RAW DATA ->
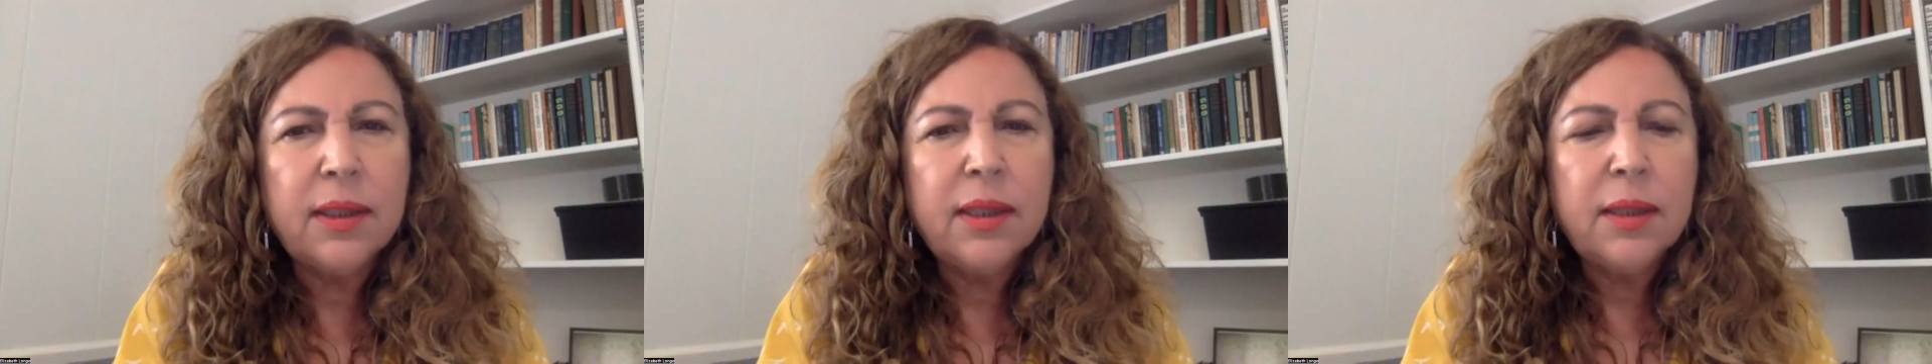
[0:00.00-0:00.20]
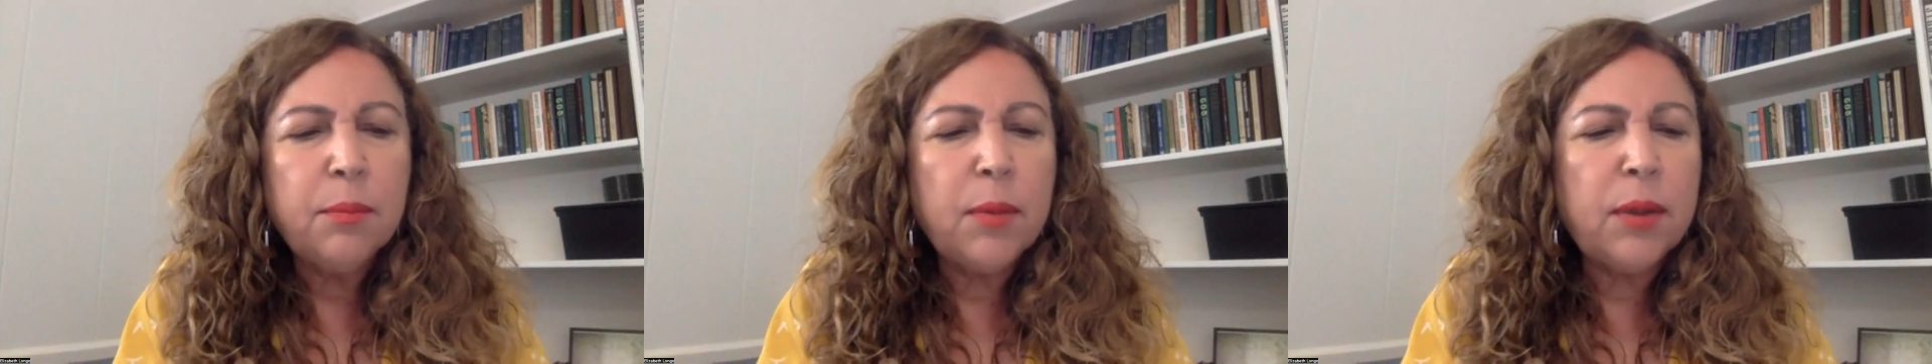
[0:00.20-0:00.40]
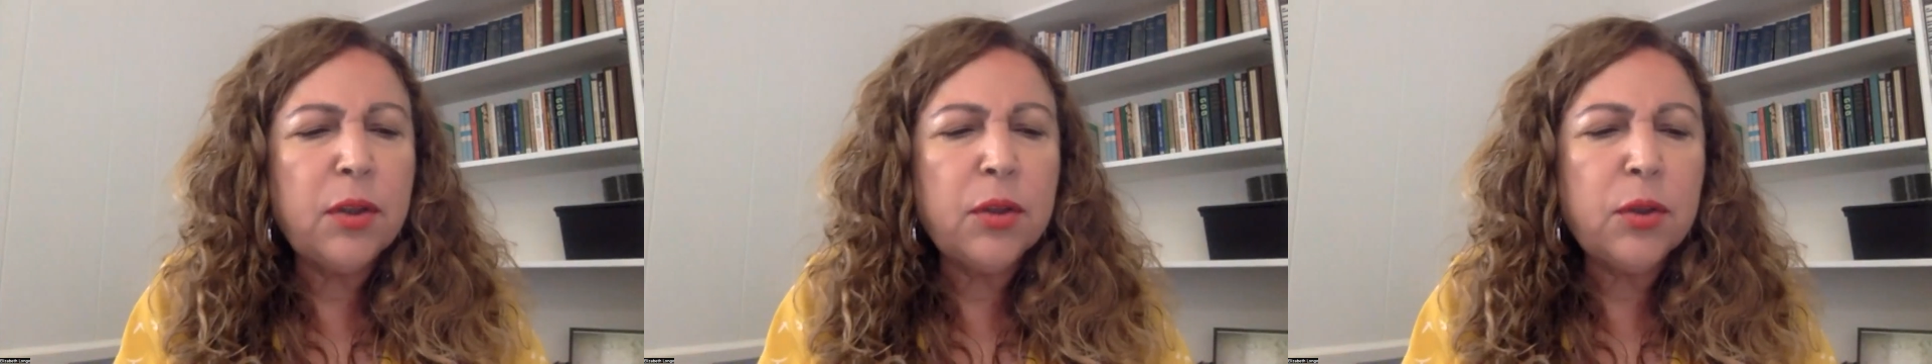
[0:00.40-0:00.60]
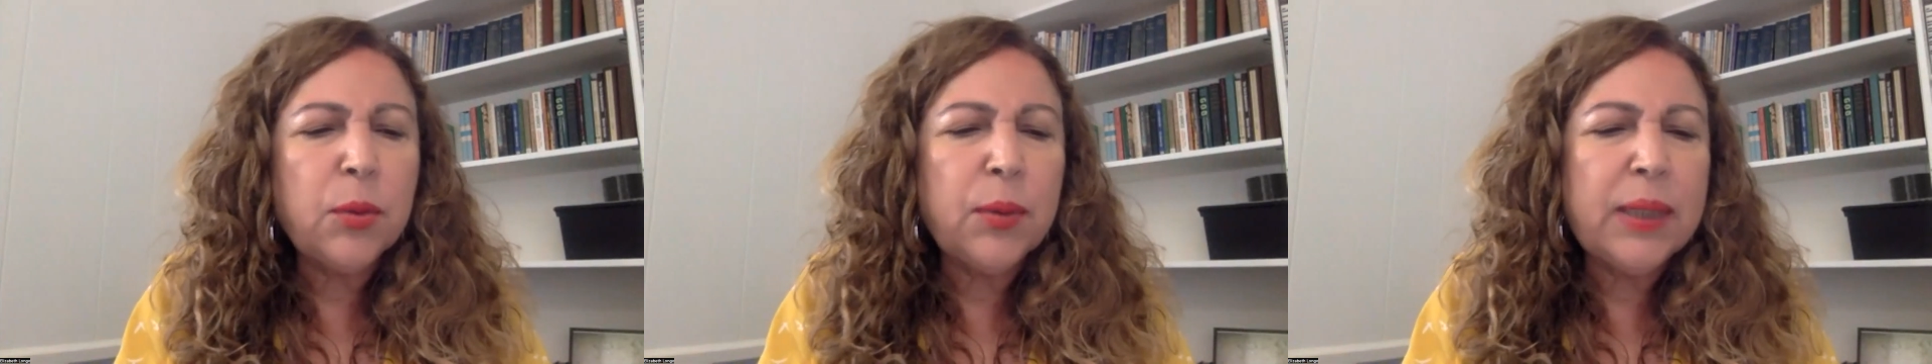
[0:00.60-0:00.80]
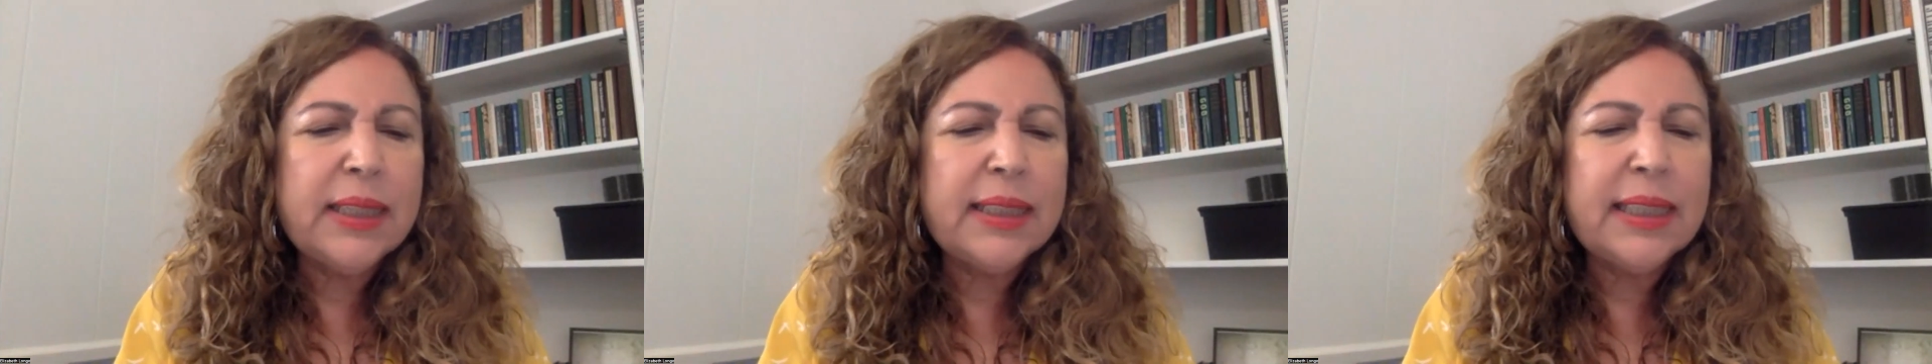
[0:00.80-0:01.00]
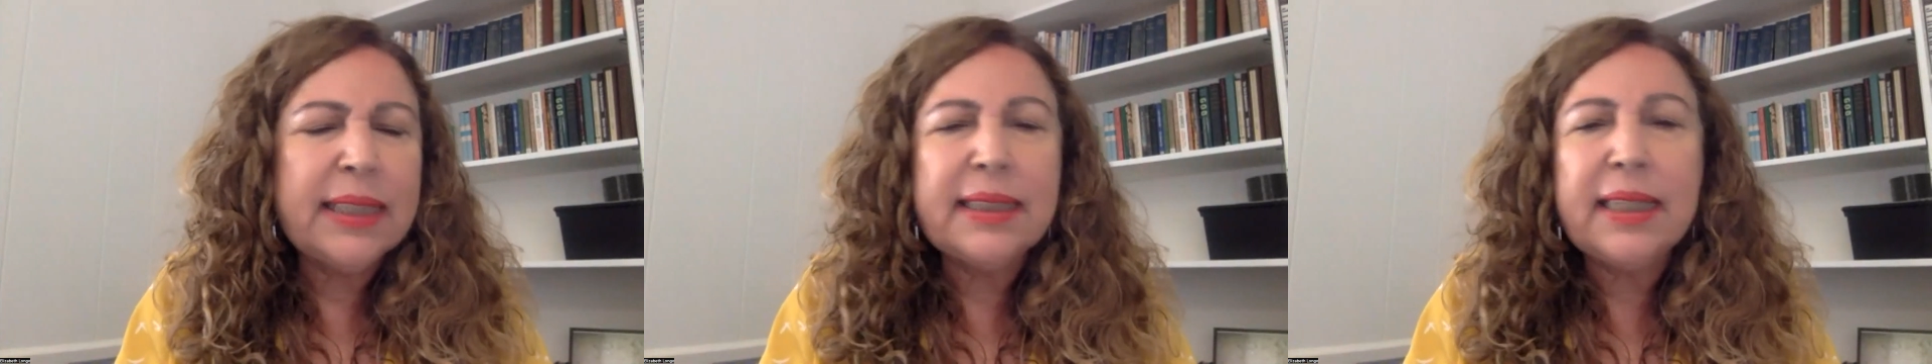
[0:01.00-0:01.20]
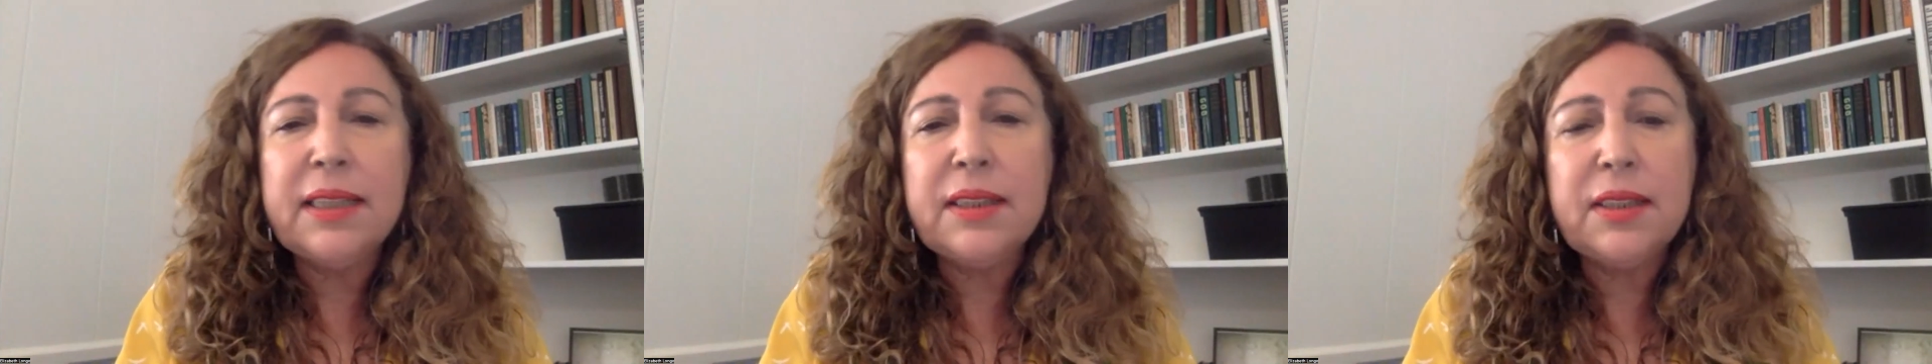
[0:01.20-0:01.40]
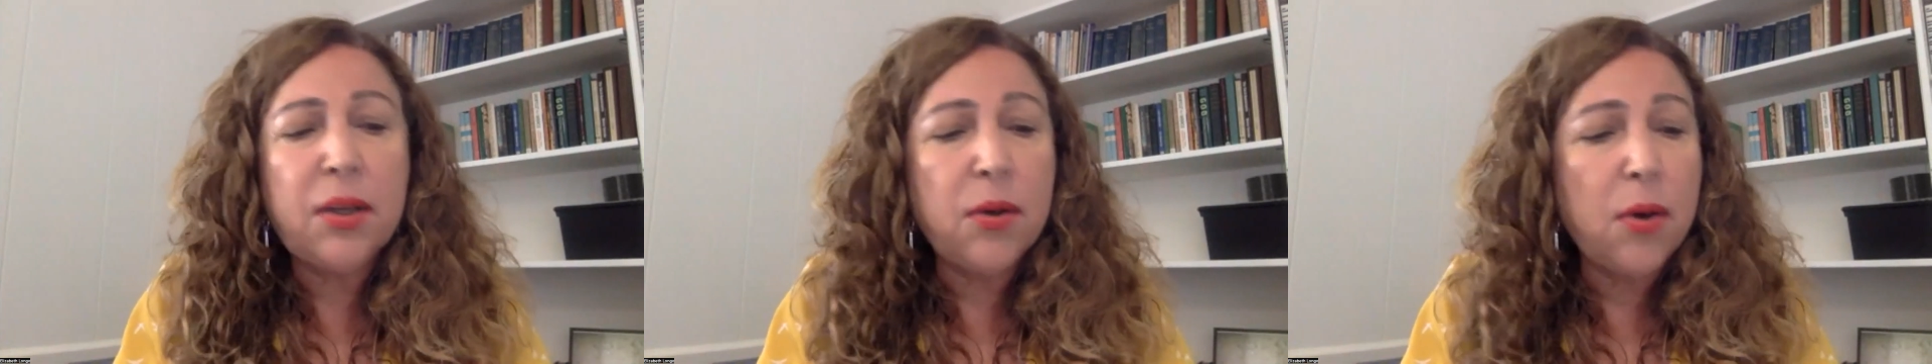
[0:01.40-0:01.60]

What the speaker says: Mother Teresa says there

EXERCISE AIM -> Copy out each record word for word and omit any pictures.

RESPONSE AREA ->
[0:00.00-0:00.20]
[0:00.20-0:00.40]
[0:00.40-0:00.60]
[0:00.60-0:00.80]
[0:00.80-0:01.00]
[0:01.00-0:01.20]
[0:01.20-0:01.40]
[0:01.40-0:01.60]

What the speaker says: Mother Teresa says there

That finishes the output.